SUBIA A RUA DO CARMO COM TANTA ALEGRIA

Não sabia que a minha alegria se via tanto quando estava em Lisboa!

Por
Renald Bujold

 

 


Matilde

Se eu não morresse nunca!
E eternamente buscasse e conseguisse
a perfeição das coisas
.
Cesário Verde

 

Matilde, cara Matilde, doce Matilde, no Natal, escreveu-me de Lisboa: Lembro-me sempre do senhor subindo a rua do Carmo com tanta alegria! Desde o outro lado da rua tinha-me chamado em vão: não te tinha visto nem ouvido. Depois em sua casa que era minha, na rua do Salitre, tinha-me contado. Com alegria subia a rua. Não sabia que a minha alegria se via tanto quando estava em Lisboa!

Uma noite, sentado na esplanada do Passeio da Avenida, um café da Avenida da Liberdade, perto dos Restauradores, meditava longamente na verdade do café, o slogan da Delta. Uma bica por favor. Uma bica e bagaço, não… bagaceira! Se faz favor: uma São Domingos ! Duas vezes assim na Ginjinha Popular da rua das Portas de Santo Antão, e já não é mais um estrangeiro. Averdade do café.

Sempre na Avenida da Liberdade, o monumento de Simón Bolivar, herói da independência da América Hispânica: "La libertad es el unico objecto digno del sacrificio de la vida humana. Outra longa meditação. A Avenida desta Liberdade só para que só vale a pena tomar uma vida ou sacrificar a sua...

Subia a rua do Carmo com tanta alegria.

Em Lisboa há sempre: Hoje há caracóis… Há bifanas... Há Berbigão... Há Marisco... Há Pregos... Há Codornizes... .Há Sandes Diversas... Sim, em Lisboa, Matilde, há sempre.... coração de alfacinha. E sempre haverá!..

Em Lisboa há grafitis, em qualquer lugar, até nos muros decorados de azulejos nas estações de metro. Mas vale a pena. Julguem por si mesmos: Sem verdade, tu és perdedor.. ou Há quantos anos trabalhas para pagar coisas inúteis...ou Não mais um Donut para as esquadras....ou A publicidade toma-nos por estúpidos....ou Se o voto melhorasse as condições de vida, seria proibido votar...ou Ontem estudante, hoje explorado...amanhã desempregado!!! Em Lisboa há grafitis que dizem muito!

Em Lisboa, é alvo de publicidade: Se o Verão aquecer, não te esqueces da roupinha! Porque coras, Matilde..? Nunca usou roupinhas? O pai do teu filho morreu antes do seu nascimento, Matilde, ó Matilde, na guerra de Moçambique, com 28 anos...Mas disso, Matilde, não quer falar.... vale mais esquecer, esquecer...

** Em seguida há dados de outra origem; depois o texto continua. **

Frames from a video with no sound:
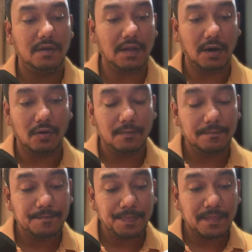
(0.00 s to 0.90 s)
Now
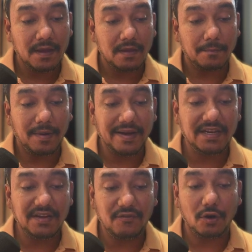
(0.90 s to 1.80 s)
by
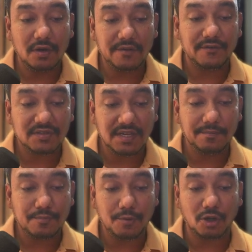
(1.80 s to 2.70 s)
default, if you see,
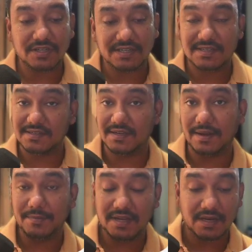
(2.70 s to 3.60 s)
projects is an
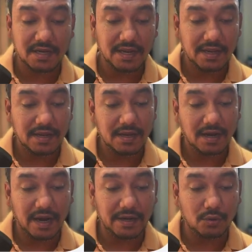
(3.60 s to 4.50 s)
empty array.
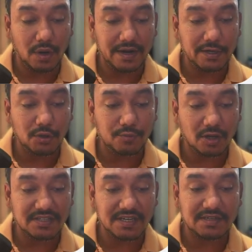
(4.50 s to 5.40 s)
I do add new
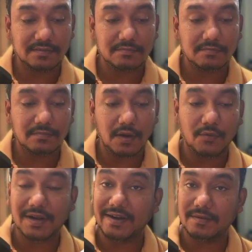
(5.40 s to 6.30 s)
project,
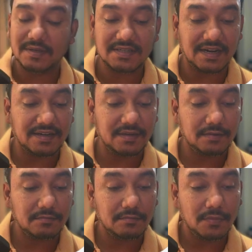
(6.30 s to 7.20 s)
1 item is
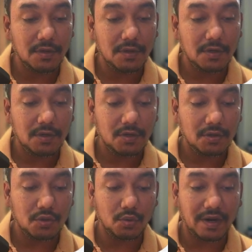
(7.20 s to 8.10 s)
added,
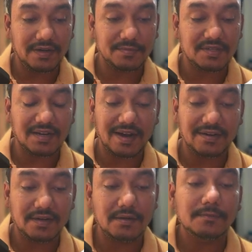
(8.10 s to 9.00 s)
2 items are
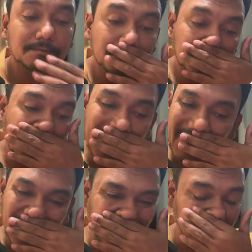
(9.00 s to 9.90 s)
added,
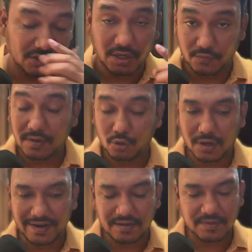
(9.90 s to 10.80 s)
one
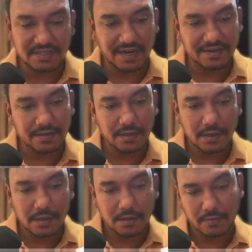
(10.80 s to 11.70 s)
more item is added,
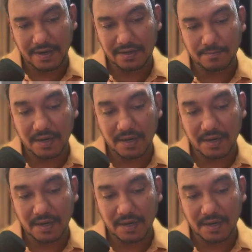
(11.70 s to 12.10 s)
right?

Que acabem com essa terra e suas guerras e venha o Reino de Deus! O lobo pastará com o cordeiro, mas nous nous serons morts, mon frère! Não posso abandonar-te, Matilde, testemunha de Jeová; respeito-te Matilde, doce Matilde, boa Matilde, nas tuas crenças... Por sua causa, Matilde, no outro dia, na rua do Carmo, parei para ouvir uma velhinha falar-me do Reino: ouvi-a, com respeito Matilde, pela primeira vez, por sua causa sua, por sua causa...

Subia a rua do Carmo com tanta alegria.

Nos corredores da estação de metro Universidade, hoje em dia, os estudantes passam e voltam a passar sem vê-las. Mas eu vi-as e chorei..., como chorei quando vi Notre-Dame de Paris ou o Grande Canhão. Duas citações nos muros. À primeira vez que as vi, fiquei como petrificado: num estado de espírito em que me encontrava, nesse dia, parecia que tinham sido escritas para mim!. Uma dizia: Não sou nem Ateniense, nem Grego, mas sim, um cidadão do mundo. (Socrates) E a outra: Se eu não morresse nunca ! E eternamente buscasse e conseguisse as perfeições das coisas (Cesário Verde). Nem Ateniense, nem Grego, nem Português, nem Canadiano, nem sequer Quebequense: Cidadão do mundo! Não morrer! Viver eternamente, buscar e conseguir as perfeições das coisas. Sim, tudo isso tivesse tido para mim!

Lembro-me sempre do senhor subindo a rua do Carmo com tanta alegria. Se o senhor pudesse ver como o Rossio é um espanto, escrevia-me a Matilde, a doce Matilde..., doce testemunha de LISBOA!